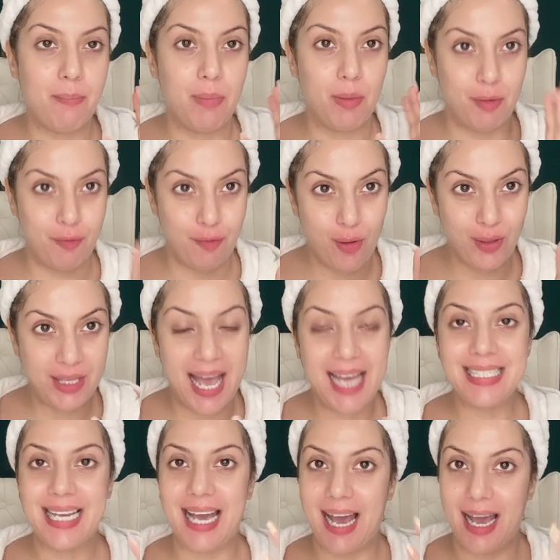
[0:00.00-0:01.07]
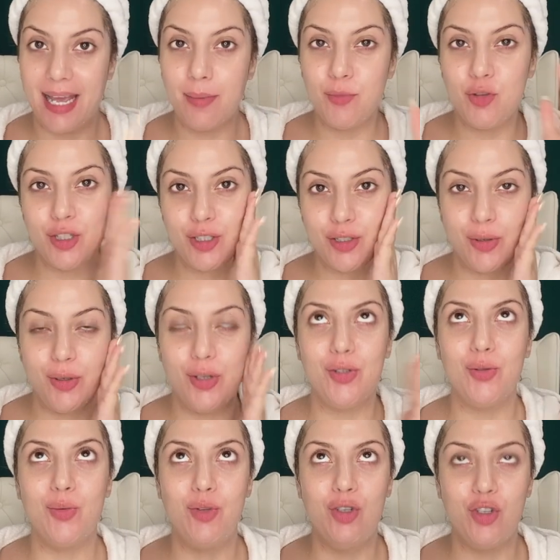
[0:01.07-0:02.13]
But before that, I am just going
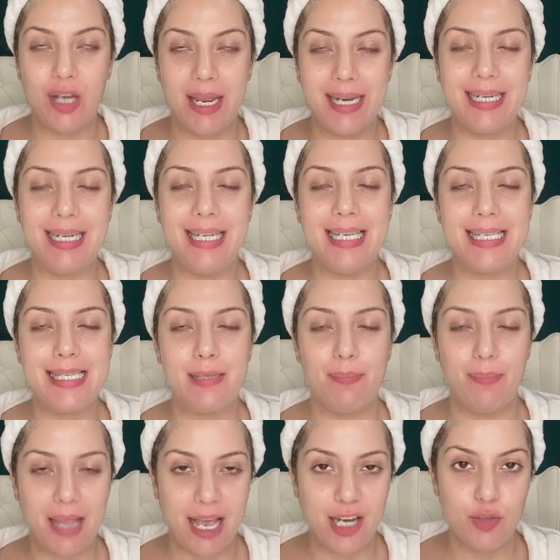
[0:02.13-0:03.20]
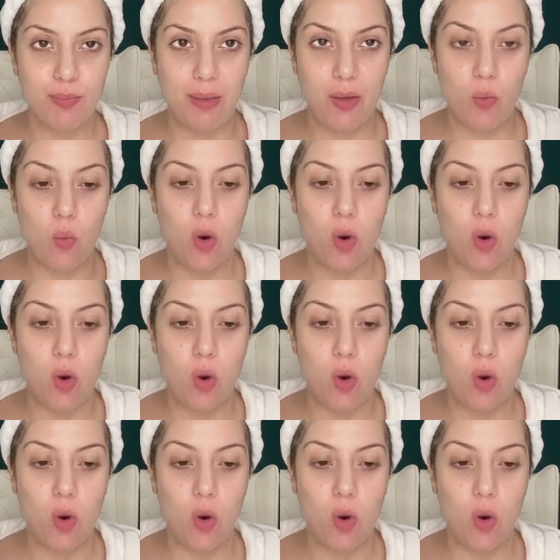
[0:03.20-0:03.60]
to gently splash my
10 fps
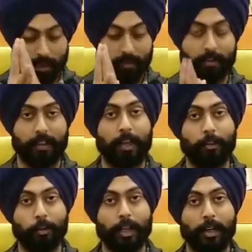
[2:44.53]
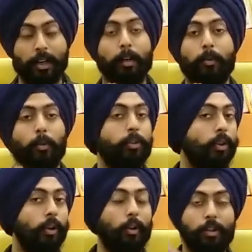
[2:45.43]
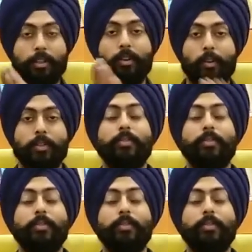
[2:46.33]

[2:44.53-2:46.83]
Vedantu channel uploads lots and lots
——————
**What is being asked:**
Letter for letter, reproduce every record above and skip the pictures.

**Answer to this task:**
[0:00.00-0:01.07]
[0:01.07-0:02.13]
But before that, I am just going
[0:02.13-0:03.20]
[0:03.20-0:03.60]
to gently splash my
10 fps
[2:44.53]
[2:45.43]
[2:46.33]

[2:44.53-2:46.83]
Vedantu channel uploads lots and lots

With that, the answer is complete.